→ Your goal: Please show every line in the entries below that includes the word "second".

→ Dataset:
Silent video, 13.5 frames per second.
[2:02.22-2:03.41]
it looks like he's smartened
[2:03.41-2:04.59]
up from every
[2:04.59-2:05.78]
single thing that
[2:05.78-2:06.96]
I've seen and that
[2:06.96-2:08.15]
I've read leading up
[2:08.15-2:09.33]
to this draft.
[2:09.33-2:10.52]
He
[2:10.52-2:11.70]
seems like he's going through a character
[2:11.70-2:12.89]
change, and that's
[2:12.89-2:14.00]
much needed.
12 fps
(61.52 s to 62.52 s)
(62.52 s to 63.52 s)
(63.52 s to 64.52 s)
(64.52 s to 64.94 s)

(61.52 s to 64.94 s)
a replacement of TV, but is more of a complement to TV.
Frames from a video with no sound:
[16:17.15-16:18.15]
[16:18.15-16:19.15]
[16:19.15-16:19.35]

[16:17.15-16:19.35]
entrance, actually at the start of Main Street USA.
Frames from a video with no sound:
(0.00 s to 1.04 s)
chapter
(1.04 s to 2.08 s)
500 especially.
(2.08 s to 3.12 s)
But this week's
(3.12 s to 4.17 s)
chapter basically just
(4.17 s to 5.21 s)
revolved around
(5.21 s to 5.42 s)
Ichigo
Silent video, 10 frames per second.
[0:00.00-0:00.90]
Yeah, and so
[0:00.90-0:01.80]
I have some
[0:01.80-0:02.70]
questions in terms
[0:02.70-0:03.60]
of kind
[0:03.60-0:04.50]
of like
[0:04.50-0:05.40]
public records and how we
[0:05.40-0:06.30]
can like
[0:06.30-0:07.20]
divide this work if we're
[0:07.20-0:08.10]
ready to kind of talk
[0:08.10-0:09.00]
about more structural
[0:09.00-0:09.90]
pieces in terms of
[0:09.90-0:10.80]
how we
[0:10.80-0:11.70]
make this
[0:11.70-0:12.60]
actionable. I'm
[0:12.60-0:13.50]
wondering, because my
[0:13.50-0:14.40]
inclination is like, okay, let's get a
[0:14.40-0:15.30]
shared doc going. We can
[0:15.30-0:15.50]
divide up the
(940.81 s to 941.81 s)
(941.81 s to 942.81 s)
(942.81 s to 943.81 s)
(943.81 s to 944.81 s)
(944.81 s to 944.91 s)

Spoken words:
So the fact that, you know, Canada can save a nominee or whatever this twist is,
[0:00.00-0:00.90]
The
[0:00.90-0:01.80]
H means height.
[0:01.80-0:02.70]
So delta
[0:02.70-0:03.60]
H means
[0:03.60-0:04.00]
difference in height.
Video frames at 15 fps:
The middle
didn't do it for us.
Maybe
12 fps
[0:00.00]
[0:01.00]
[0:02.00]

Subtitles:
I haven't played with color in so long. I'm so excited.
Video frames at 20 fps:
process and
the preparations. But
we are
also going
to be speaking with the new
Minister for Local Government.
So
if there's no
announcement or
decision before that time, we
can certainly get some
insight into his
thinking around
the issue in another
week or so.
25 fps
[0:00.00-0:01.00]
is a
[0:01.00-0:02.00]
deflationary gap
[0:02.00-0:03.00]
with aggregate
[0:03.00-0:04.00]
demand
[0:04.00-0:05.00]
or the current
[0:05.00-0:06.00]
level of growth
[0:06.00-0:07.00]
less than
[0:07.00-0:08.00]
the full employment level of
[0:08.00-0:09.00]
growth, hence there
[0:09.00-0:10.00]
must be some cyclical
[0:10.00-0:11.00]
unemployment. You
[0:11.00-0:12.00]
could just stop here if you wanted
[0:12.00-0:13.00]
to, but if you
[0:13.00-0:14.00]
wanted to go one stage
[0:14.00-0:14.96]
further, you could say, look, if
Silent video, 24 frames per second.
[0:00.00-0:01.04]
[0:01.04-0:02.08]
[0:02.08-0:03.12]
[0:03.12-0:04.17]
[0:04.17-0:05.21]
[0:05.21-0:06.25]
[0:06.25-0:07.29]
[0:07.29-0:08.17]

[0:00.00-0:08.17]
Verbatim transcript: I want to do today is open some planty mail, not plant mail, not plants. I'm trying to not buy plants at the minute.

→ Answer space:
Silent video, 13.5 frames per second.
Silent video, 10 frames per second.
Silent video, 24 frames per second.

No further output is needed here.